[Saved data entries]
|---|
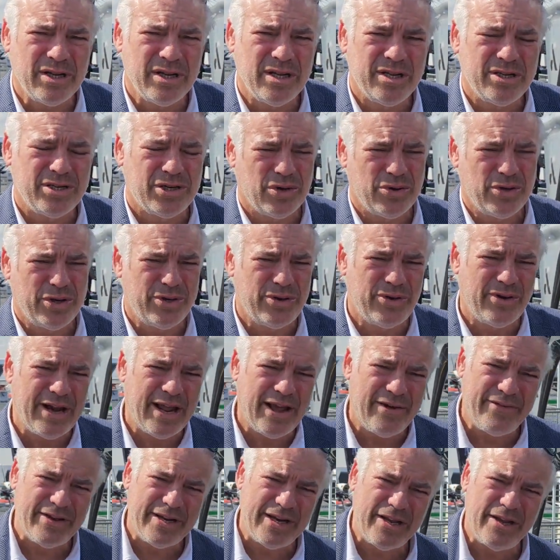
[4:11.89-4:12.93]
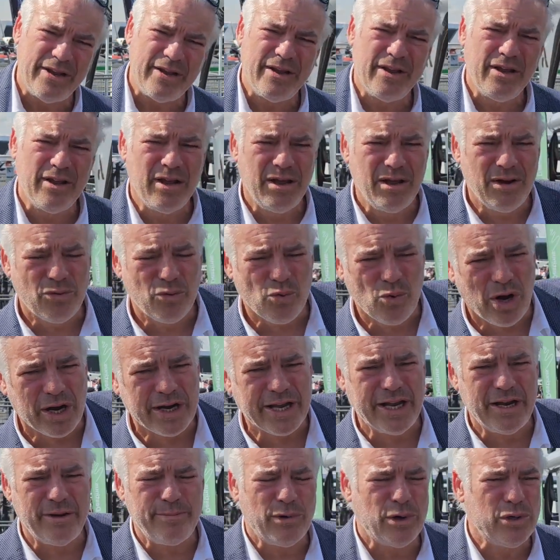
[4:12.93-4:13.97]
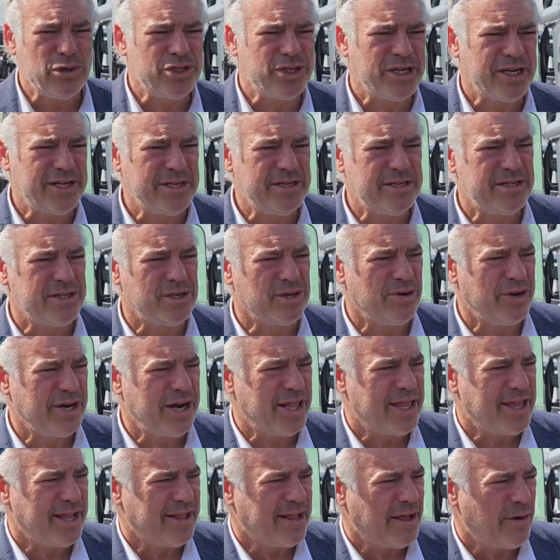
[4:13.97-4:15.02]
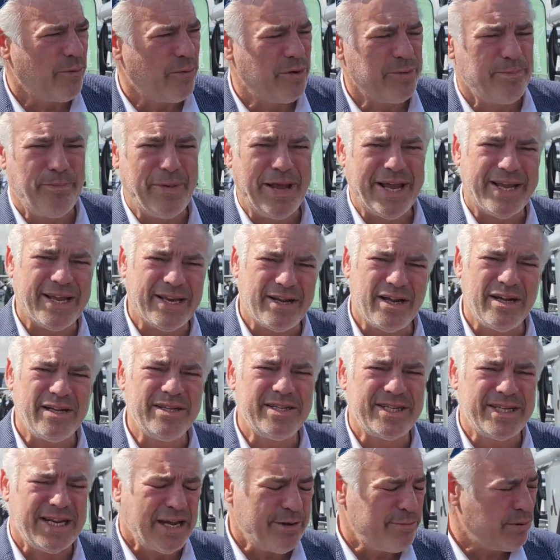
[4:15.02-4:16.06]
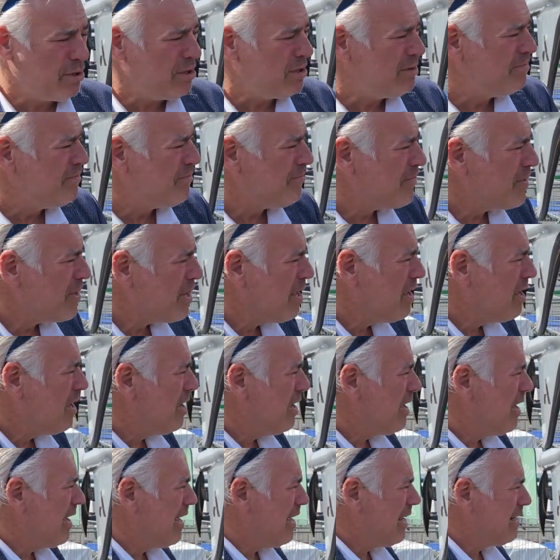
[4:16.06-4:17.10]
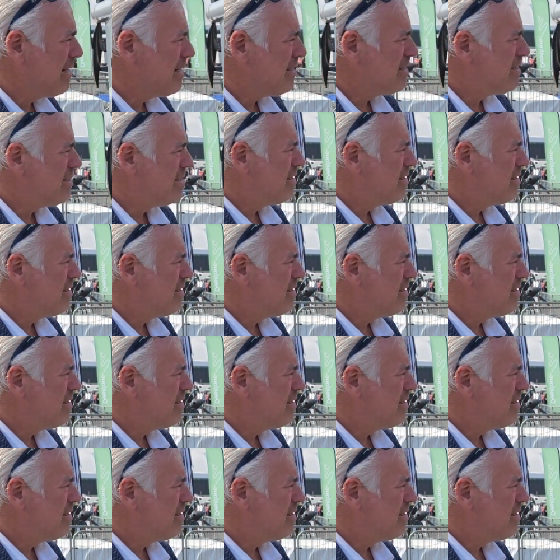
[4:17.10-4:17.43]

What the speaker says: so you don't have any rocking motions or anything that would make it unstable, and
|---|
▶ _ASSIGNED TASK_: Pictures stay out; copy every entry above exactly.

▶ _TASK SOLUTION_:
[4:11.89-4:12.93]
[4:12.93-4:13.97]
[4:13.97-4:15.02]
[4:15.02-4:16.06]
[4:16.06-4:17.10]
[4:17.10-4:17.43]

What the speaker says: so you don't have any rocking motions or anything that would make it unstable, and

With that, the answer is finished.